Hello,
I have a question about the behavior of the T_BUFFER_LOAD_FORMAT_X instruction on Southern Islands. The SI ISA Reference Guide states that the OFFSET field of MTBUF instructions is used only when OFFEN=0. However, I am seeing some code compiled with APP SDK 2.8 that produces the following instruction:
t_buffer_load_format_x v2, v2, s[16:19], 0 offen offset:4 format:[BUF_DATA_FORMAT_32, BUF_NUM_FMT_FLOAT] // 00000080: EBA01004 80040202
In this case, OFFEN=1, but OFFSET=4. Matching the assembly to the source code, it seems that the offset of 4 is in fact intended to be added, even though OFFEN=1. I tried to test this out a little: hex-editing the OFFSET field to 0 should have no effect according to the spec (since OFFEN=1), but it does in fact cause incorrect execution on my Radeon 7970. To further verify this, I ran the code in Multi2Sim, and the kernel does not execute correctly there either.
Is this in fact a documentation bug?
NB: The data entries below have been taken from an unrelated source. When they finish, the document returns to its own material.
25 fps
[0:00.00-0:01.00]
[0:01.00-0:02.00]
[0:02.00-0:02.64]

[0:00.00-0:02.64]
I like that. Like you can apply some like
The source code, compiler, and hardware all seem to agree that OFFSET should still be added even when OFFEN=1, but I'd like to be sure.
Thanks,
Dan
---
The full code is the following (from ViennaCL):
const char * const compressed_matrix_align1_vec_mul =
"__kernel void vec_mul(\n"
" __global const unsigned int * row_indices,\n"
" __global const unsigned int * column_indices, \n"
" __global const float * elements,\n"
" __global const float * vector, \n"
" __global float * result,\n"
" unsigned int size) \n"
"{ \n"
" for (unsigned int row = get_global_id(0); row < size; row += get_global_size(0))\n"
" {\n"
" float dot_prod = 0.0f;\n"
" unsigned int row_end = row_indices[row+1];\n"
" for (unsigned int i = row_indices[row]; i < row_end; ++i)\n"
" dot_prod += elements * vector[column_indices];\n"
" result[row] = dot_prod;\n"
" }\n"
"}\n"
; //compressed_matrix_align1_vec_mul
...
// at the beginning of this snippet, v2 = &row_indices[row];
t_buffer_load_format_x v3, v2, s[16:19], 0 offen format:[BUF_DATA_FORMAT_32, BUF_NUM_FMT_FLOAT] // 00000078: EBA01000 80040302
t_buffer_load_format_x v2, v2, s[16:19], 0 offen offset:4 format:[BUF_DATA_FORMAT_32, BUF_NUM_FMT_FLOAT] // 00000080: EBA01004 80040202
s_waitcnt vmcnt(0) // 00000088: BF8C1F70
v_cmp_gt_u32 s[36:37], v2, v3 // 0000008C: D1880024 00020702
s_and_saveexec_b64 s[36:37], s[36:37] // 00000094: BEA42424
s_cbranch_execz label_003F // 00000098: BF880018
...
(if OFFSET was not meant to be added, then the two load instructions would load from the same address, which wouldn't make sense here.)